The thesis shows – perhaps surprisingly – that practitioners are well aware of the existing critiques of underlying Facial Expression Recognition theory, but profess agnosticism regarding this; their goal is to operationalise the underlying theory – even if it is flawed – to develop commercial applications in the workplace or healthcare. She argues that while the field claims this agnosticism in the face of critiques, this strategy obscures accountability towards these interpretive and normative decisions, sidestepping the social implications and underpinning origins of these systems. She also shows with impressive detail those instances in the FER process when human interpretation mediates and makes sense of affective data and the normative choices that go into labelling human affect – for instance, the power differentials seen between the different levels of expertise accorded to ‘expert coders’ on the one hand, and ‘lay annotators’ on the other; and how Facial Expression Recognition in the healthcare context reflects normative visions of health, the body and gender.

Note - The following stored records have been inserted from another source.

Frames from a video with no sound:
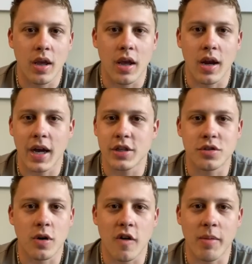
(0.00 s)
And I just
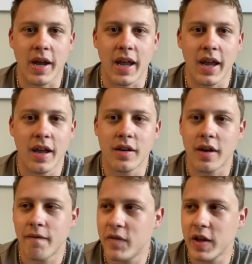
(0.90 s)
turn on my hand,
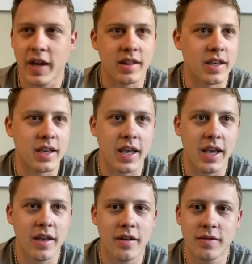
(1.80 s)
feel like the
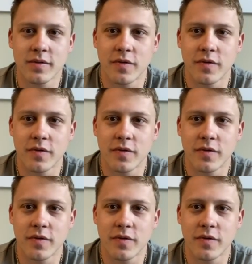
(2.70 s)
king,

We also wish to strongly commend the following graduates for their impressive and novel work:

Dr Vassilis Galanow (University of Edinburgh): Expectations and Expertise in Artificial Intelligence
Commendation: “An outstanding piece of research that offers novel insights into the relationships between AI technologists and those involved in AI governance, and which brings together the sociology of expectation and studies of experience and expertise in new ways”        

Dr Louise Elstow (University of Lancaster): Getting the Measure of It: Radiation Knowledge Construction in Japan since 2011
Commendation: “A highly original and in-depth ethnography of the practices through which radiation knowledge is constructed in Japan in the aftermath of the Fukushima Daiichi nuclear power plant meltdown, demonstrating the value of STS concepts and methods to the sociology of disaster and showiung how concepts and methods from STS can translate into the practical and policy work of emergency management professionals”

Congratulations to Benedetta and to Vassilis and Louise.